Lydia Rosina Bieri (born 1972) is a Swiss-American applied mathematician, mathematical physicist, and historian of science who studies general relativity, gravitational waves, and gravitational memory effects. She is a professor of mathematics and director of the Michigan Center for Applied and Interdisciplinary Mathematics at the University of Michigan.

==Education and career==
Bieri is originally from Sempach, in Switzerland. She studied mathematics at the ETH Zurich, earning a diploma (the equivalent of a master's degree) in 2001. She completed a doctorate (Dr. sc.) at the same institution in 2007, with the support of a Swiss National Funds Fellowship. Her dissertation, An Extension of the Stability Theorem of the Minkowski Space in General Relativity, was supervised by Demetrios Christodoulou, and jointly promoted by Michael Struwe.

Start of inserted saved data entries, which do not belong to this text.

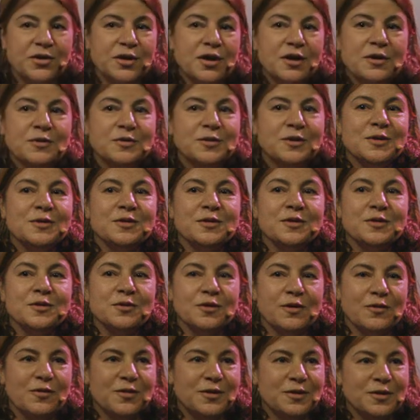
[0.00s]
thousands
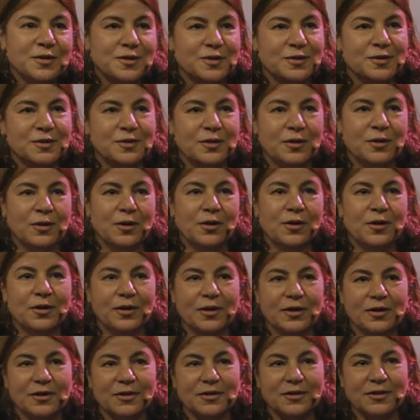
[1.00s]
of this
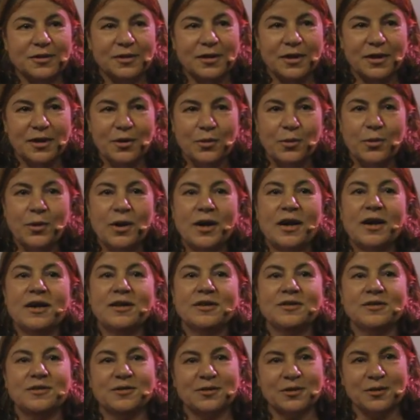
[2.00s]
long
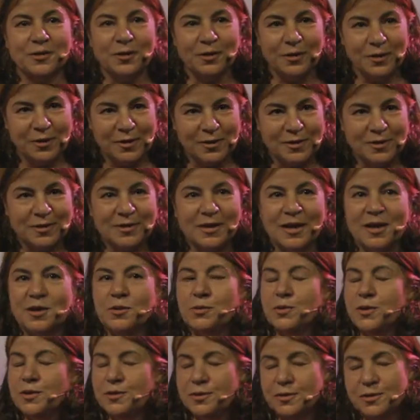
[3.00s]
white clothes,
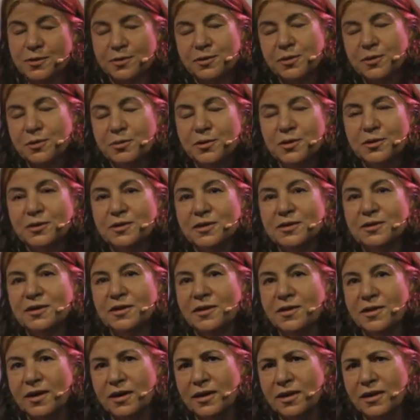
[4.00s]
and we distributed
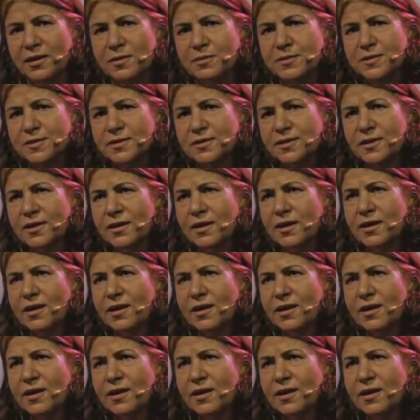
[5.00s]
in the camps.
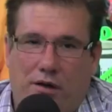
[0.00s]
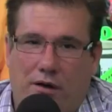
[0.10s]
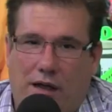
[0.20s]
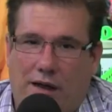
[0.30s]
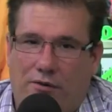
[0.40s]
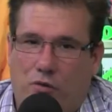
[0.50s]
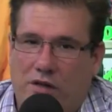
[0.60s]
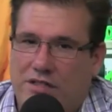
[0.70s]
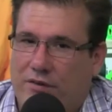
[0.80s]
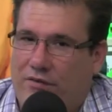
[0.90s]
night,
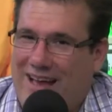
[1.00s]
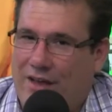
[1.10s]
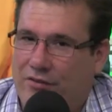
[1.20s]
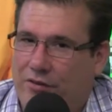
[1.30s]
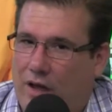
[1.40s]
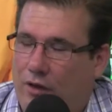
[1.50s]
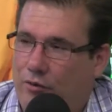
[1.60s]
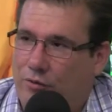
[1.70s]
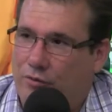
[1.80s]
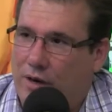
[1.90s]

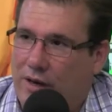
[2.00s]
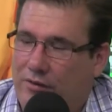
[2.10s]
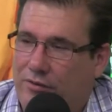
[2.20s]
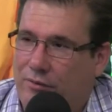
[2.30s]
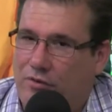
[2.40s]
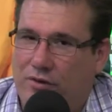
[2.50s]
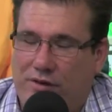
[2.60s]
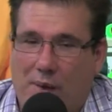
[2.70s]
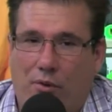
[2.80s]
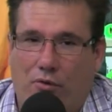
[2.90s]
$27,000 was raised, which
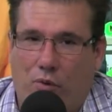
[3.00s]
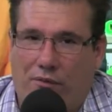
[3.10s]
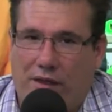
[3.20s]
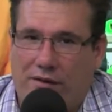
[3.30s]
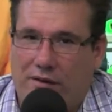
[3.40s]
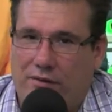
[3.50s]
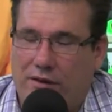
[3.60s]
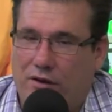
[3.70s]
doubled what they did the year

After postdoctoral research as a Benjamin Peirce Fellow in mathematics at Harvard University from 2007 to 2010, Bieri became an assistant professor of mathematics at the University of Michigan in 2010. She became associate professor in 2015, director of the Michigan Center for Applied and Interdisciplinary Mathematics in 2019, and full professor in 2021.

==Books==
With Harry Nussbaumer of ETH Zurich, Bieri is the coauthor of a general-audience book on cosmology and its history, Discovering the Expanding Universe (Cambridge University Press, 2009), She is also the coauthor of a research monograph with Nina Zipser, Extensions of the Stability Theorem of the Minkowski Space in General Relativity (AMS/IP Studies in Advanced Mathematics, American Mathematical Society, 2009).

==Recognition==
Bieri won an NSF CAREER Award in 2013 and was named a Simons Fellow in Mathematics in 2018. She was named a Fellow of the American Physical Society (APS) in 2021, after a nomination from the APS Division of Gravitational Physics, "for fundamental results on the global existence of solutions of the Einstein field equations, and many contributions to the understanding of gravitational wave memory". She was named to the 2023 class of Fellows of the American Mathematical Society, "for contributions to mathematical general relativity and geometric analysis".